Abstract

To analyze the variation in audiological results with oto-acoustic emission (OAE) and auditory brainstem response (ABR) of term newborns with those at risk (preterm and newborns with hyperbilirubinemia). Auditory screening was conducted in 746 infants born in zonal hospital in western Maharashtra from May 2019 to May 2020. The cases included 633 healthy term, 71 preterm infants managed in the neonatal intensive care unit (NICU) and 42 newborns with hyperbilirubinemia. Hearing impairment was confirmed through a primary screening by OAE response followed by ABR. Based on these findings, we divided infants into pass and refer. 16 patients in ‘refer’ group were identified through our protocol out of 746 newborns.
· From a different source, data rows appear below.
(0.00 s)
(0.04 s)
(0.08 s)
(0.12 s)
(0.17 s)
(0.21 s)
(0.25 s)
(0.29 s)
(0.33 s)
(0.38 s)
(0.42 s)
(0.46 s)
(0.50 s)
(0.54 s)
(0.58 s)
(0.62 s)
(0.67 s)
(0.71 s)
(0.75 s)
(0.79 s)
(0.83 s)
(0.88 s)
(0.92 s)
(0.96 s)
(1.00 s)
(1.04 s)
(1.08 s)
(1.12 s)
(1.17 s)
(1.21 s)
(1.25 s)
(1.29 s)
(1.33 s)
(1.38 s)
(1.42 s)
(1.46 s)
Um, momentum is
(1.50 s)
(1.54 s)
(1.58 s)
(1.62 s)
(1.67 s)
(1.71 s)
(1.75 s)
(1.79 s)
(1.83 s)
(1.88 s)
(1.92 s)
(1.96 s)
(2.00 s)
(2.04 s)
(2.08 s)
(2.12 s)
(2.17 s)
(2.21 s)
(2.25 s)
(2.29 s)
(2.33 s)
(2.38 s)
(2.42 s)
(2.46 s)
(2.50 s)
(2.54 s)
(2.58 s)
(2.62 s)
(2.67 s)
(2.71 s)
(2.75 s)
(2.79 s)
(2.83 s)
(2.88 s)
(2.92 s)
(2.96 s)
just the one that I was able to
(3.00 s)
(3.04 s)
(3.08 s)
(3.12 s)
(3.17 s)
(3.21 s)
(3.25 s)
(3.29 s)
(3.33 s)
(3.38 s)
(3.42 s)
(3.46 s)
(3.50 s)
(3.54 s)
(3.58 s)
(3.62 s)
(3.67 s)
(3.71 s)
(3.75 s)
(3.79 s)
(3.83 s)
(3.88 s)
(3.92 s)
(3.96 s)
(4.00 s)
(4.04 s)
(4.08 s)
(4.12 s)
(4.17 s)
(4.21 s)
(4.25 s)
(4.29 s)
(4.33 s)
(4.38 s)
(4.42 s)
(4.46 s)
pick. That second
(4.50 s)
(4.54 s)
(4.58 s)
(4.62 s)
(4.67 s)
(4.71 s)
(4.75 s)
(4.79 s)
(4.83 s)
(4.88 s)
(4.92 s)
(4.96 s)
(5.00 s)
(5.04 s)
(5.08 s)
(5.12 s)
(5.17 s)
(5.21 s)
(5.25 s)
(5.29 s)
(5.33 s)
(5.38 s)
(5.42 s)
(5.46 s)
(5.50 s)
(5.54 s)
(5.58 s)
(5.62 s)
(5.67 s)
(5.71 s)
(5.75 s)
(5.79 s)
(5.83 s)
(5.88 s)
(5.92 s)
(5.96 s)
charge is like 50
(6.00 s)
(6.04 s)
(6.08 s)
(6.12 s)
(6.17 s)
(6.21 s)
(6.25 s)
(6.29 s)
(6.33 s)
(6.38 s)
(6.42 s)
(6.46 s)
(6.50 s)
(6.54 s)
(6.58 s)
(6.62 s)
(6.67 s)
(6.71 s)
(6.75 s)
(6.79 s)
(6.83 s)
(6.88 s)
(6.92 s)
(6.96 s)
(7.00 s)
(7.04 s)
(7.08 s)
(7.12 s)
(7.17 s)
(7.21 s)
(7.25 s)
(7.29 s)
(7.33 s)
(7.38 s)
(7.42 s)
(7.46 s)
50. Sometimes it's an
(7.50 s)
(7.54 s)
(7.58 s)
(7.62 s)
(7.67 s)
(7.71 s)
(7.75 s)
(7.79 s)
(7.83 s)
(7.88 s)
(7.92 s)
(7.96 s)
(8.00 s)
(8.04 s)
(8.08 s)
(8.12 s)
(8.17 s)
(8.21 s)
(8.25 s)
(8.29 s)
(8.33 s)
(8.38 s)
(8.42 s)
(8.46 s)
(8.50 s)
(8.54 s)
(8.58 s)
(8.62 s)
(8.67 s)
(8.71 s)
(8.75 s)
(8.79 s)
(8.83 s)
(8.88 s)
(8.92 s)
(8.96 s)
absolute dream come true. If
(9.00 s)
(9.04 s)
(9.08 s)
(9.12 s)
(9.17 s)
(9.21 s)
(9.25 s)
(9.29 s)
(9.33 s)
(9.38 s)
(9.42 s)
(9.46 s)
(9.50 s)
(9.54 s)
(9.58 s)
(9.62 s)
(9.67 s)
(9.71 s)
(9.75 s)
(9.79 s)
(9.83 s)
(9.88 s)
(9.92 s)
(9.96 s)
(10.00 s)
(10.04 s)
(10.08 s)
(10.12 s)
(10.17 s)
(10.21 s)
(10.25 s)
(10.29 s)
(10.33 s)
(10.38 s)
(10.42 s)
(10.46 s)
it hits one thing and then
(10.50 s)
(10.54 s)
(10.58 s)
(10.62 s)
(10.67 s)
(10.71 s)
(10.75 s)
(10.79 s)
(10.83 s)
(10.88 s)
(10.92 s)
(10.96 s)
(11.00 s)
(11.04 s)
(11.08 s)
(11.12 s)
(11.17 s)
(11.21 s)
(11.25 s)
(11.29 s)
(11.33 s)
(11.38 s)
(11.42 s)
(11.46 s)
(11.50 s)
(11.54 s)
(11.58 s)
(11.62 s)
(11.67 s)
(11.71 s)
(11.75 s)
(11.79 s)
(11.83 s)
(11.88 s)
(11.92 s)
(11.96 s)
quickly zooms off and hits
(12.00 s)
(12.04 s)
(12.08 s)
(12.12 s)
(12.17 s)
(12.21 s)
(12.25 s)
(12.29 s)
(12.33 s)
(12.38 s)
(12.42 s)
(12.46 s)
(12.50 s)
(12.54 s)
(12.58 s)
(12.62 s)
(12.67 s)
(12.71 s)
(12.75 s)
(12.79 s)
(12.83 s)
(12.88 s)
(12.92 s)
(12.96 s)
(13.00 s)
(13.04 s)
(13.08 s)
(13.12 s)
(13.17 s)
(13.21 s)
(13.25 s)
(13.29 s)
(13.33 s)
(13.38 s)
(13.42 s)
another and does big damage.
The incidence of the refer group was 11 out of 633 in term newborns, 3 out of 71 in preterm and 2 out of 42 in newborns with hyperbilirubinemia after OAE. Refer groups were subjected to further evaluation by ABR which was able to remove false positives and a final tally of 8 out of 11 term newborns, 2 out of 3 preterm were found to have hearing loss. Hence, we conclude that incidence of hearing loss detected by OAE in preterm and hyperbilirubinemia newborns was more as compared to term newborns and is significant. OAE followed by ABR is a good modality of audiological assessment in ruling out false positive cases.